Each entry below should be output exactly, apart from its images.
+++ GIVEN ENTRIES
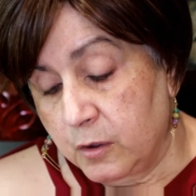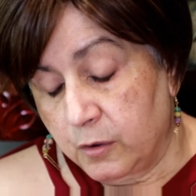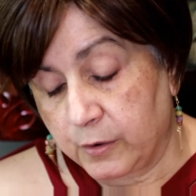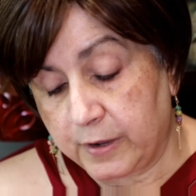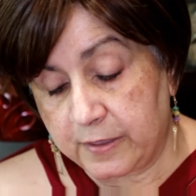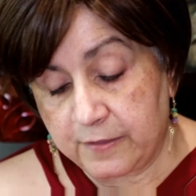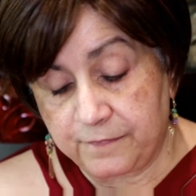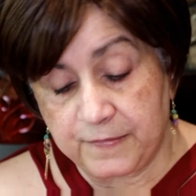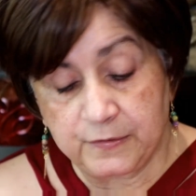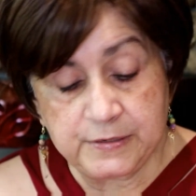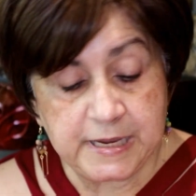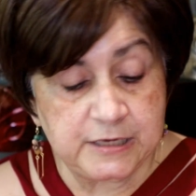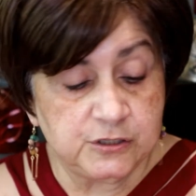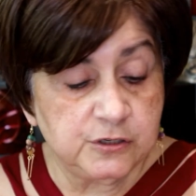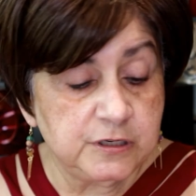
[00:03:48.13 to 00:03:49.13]
Okay, the
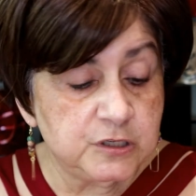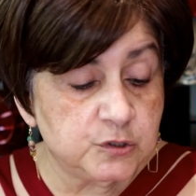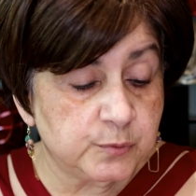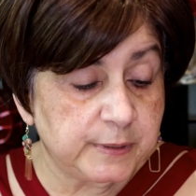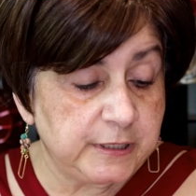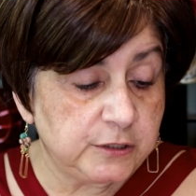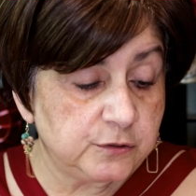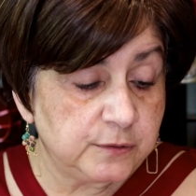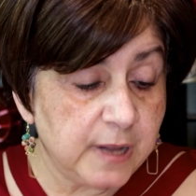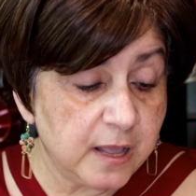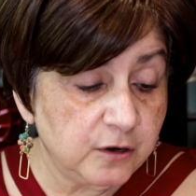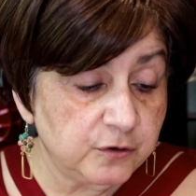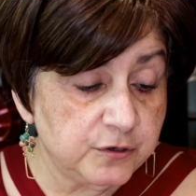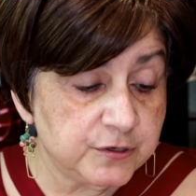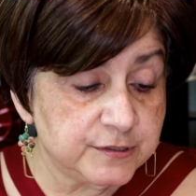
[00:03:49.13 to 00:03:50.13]
foundation is
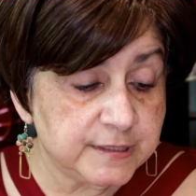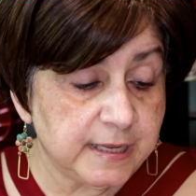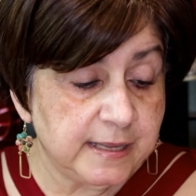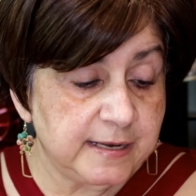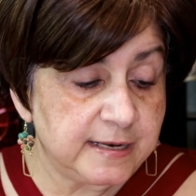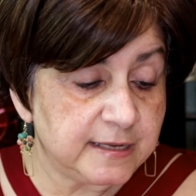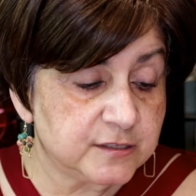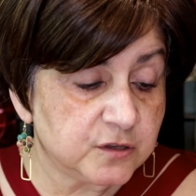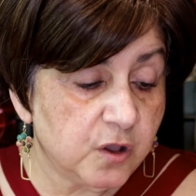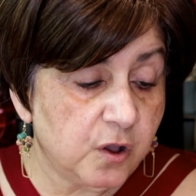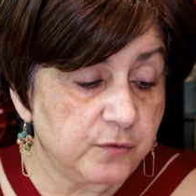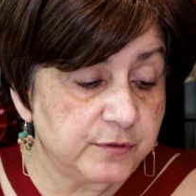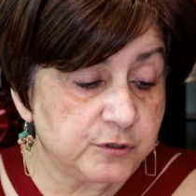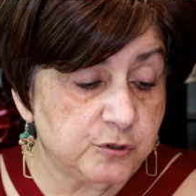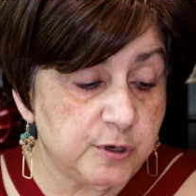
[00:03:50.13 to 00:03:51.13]
$22. It is
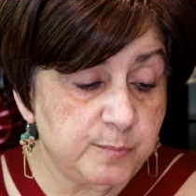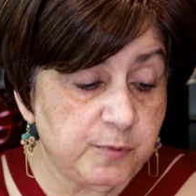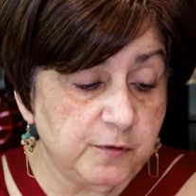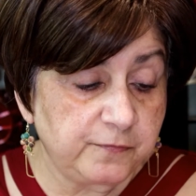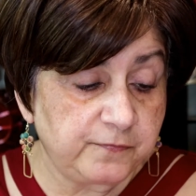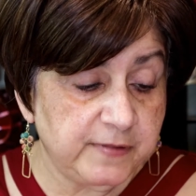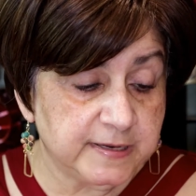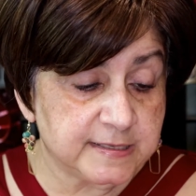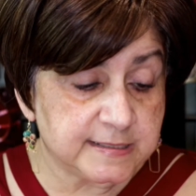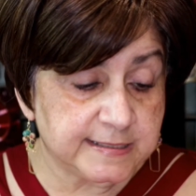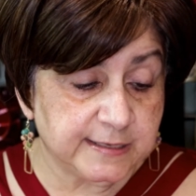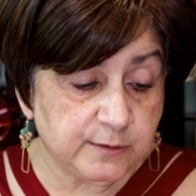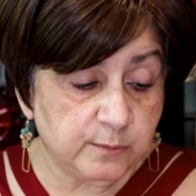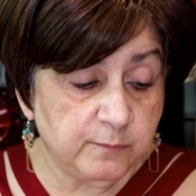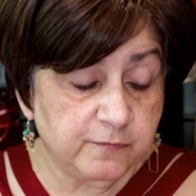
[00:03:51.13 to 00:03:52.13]
called the Triple Fix
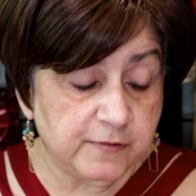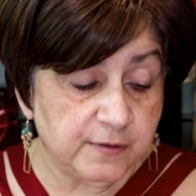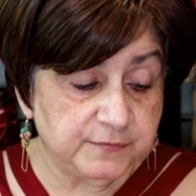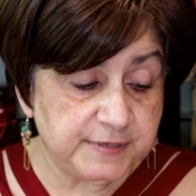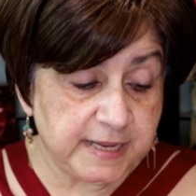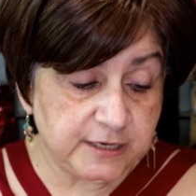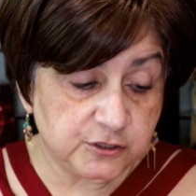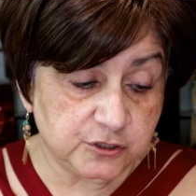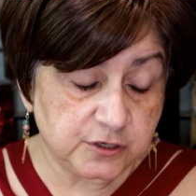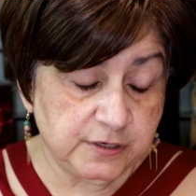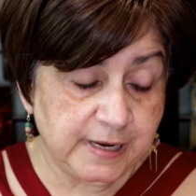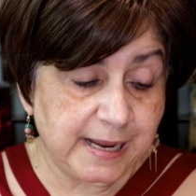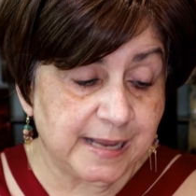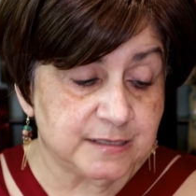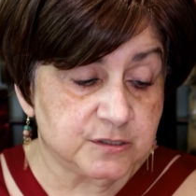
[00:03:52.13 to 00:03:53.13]
Serum Foundation.
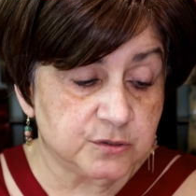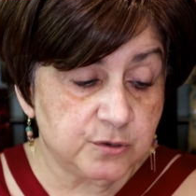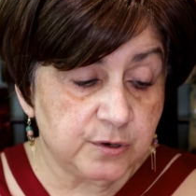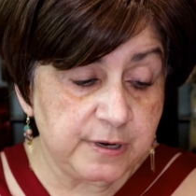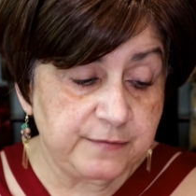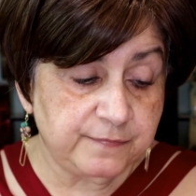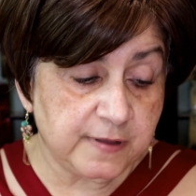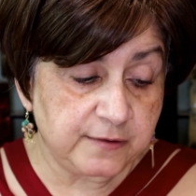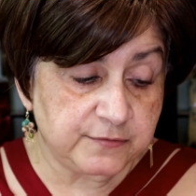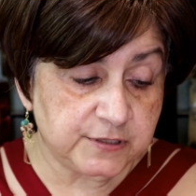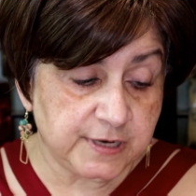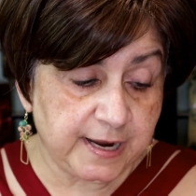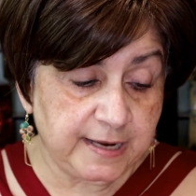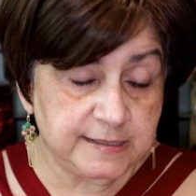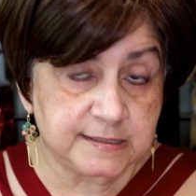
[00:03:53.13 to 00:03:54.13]
It has 35
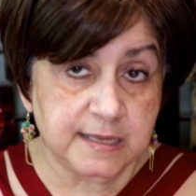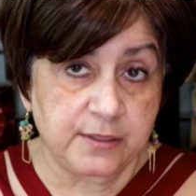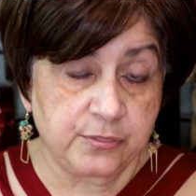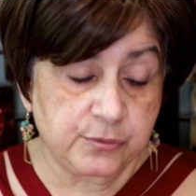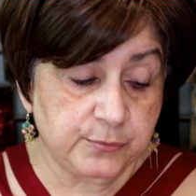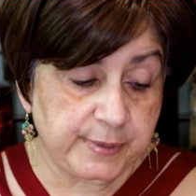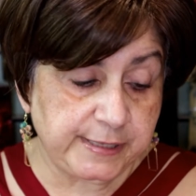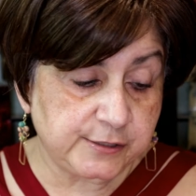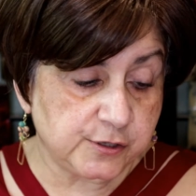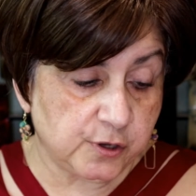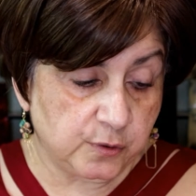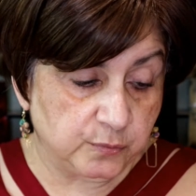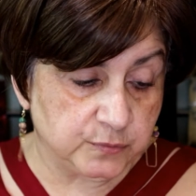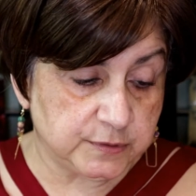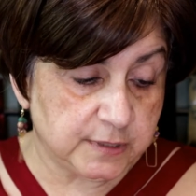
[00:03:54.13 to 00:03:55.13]
shades and 3
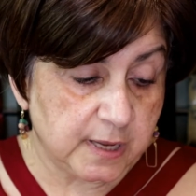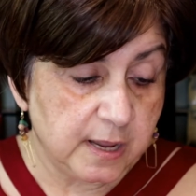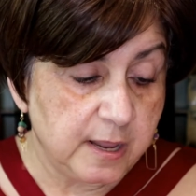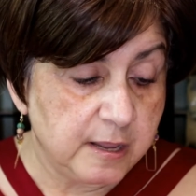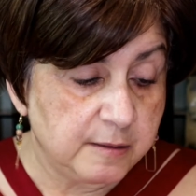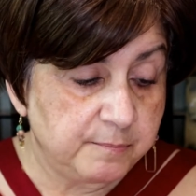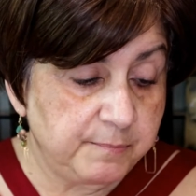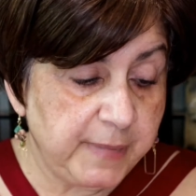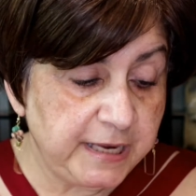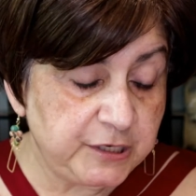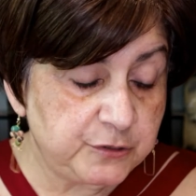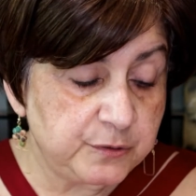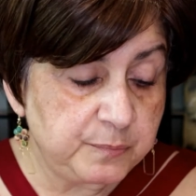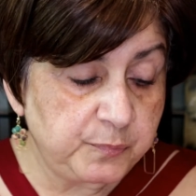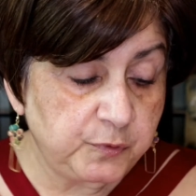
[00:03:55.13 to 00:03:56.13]
tones. Made
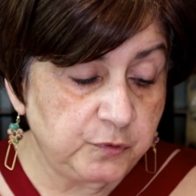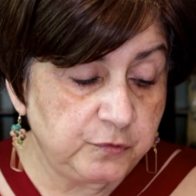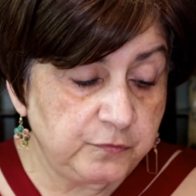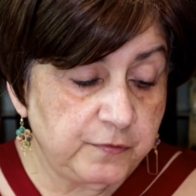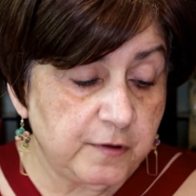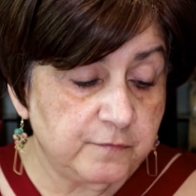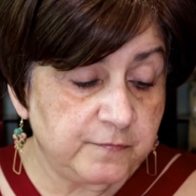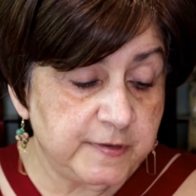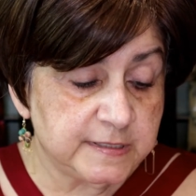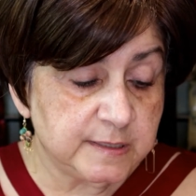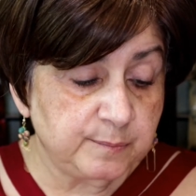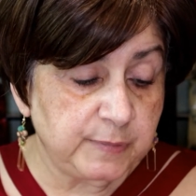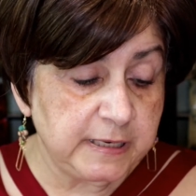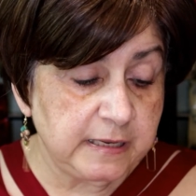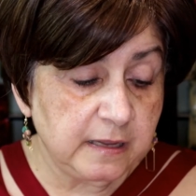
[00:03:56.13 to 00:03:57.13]
to improve
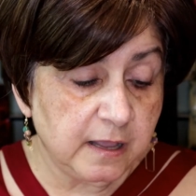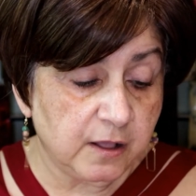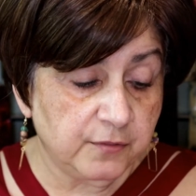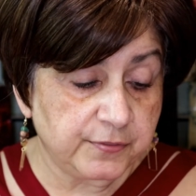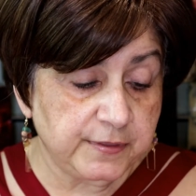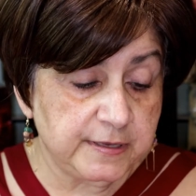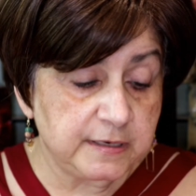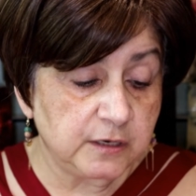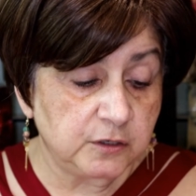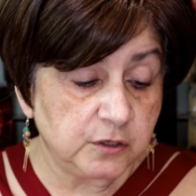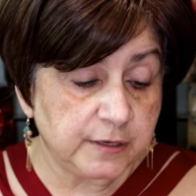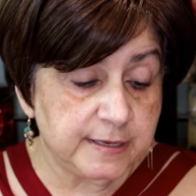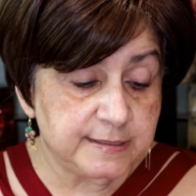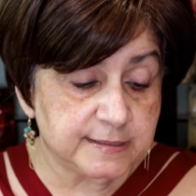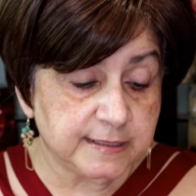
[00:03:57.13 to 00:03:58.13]
visibly healthy
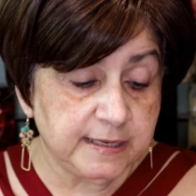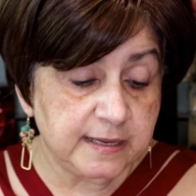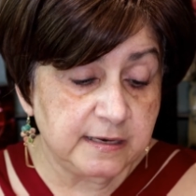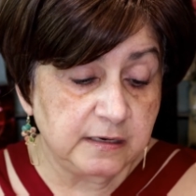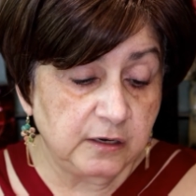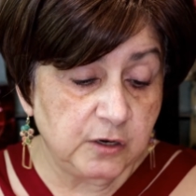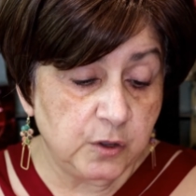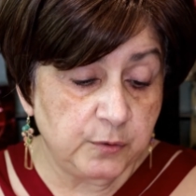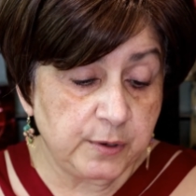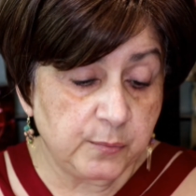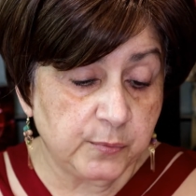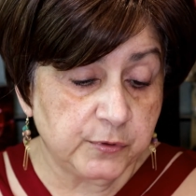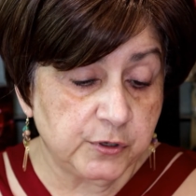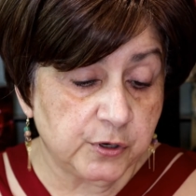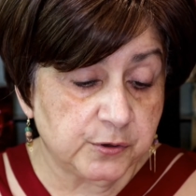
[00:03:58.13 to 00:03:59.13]
looking skin, loaded
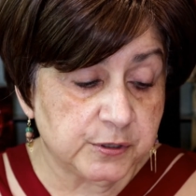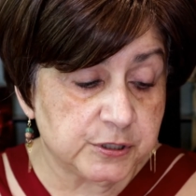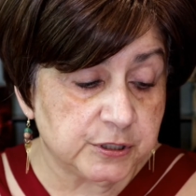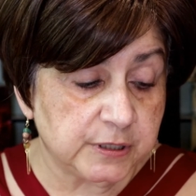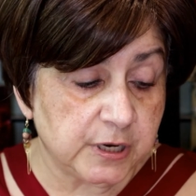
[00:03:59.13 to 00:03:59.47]
with nourishing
++++++
### [REPLY TO THE EXERCISE]
[00:03:48.13 to 00:03:49.13]
Okay, the
[00:03:49.13 to 00:03:50.13]
foundation is
[00:03:50.13 to 00:03:51.13]
$22. It is
[00:03:51.13 to 00:03:52.13]
called the Triple Fix
[00:03:52.13 to 00:03:53.13]
Serum Foundation.
[00:03:53.13 to 00:03:54.13]
It has 35
[00:03:54.13 to 00:03:55.13]
shades and 3
[00:03:55.13 to 00:03:56.13]
tones. Made
[00:03:56.13 to 00:03:57.13]
to improve
[00:03:57.13 to 00:03:58.13]
visibly healthy
[00:03:58.13 to 00:03:59.13]
looking skin, loaded
[00:03:59.13 to 00:03:59.47]
with nourishing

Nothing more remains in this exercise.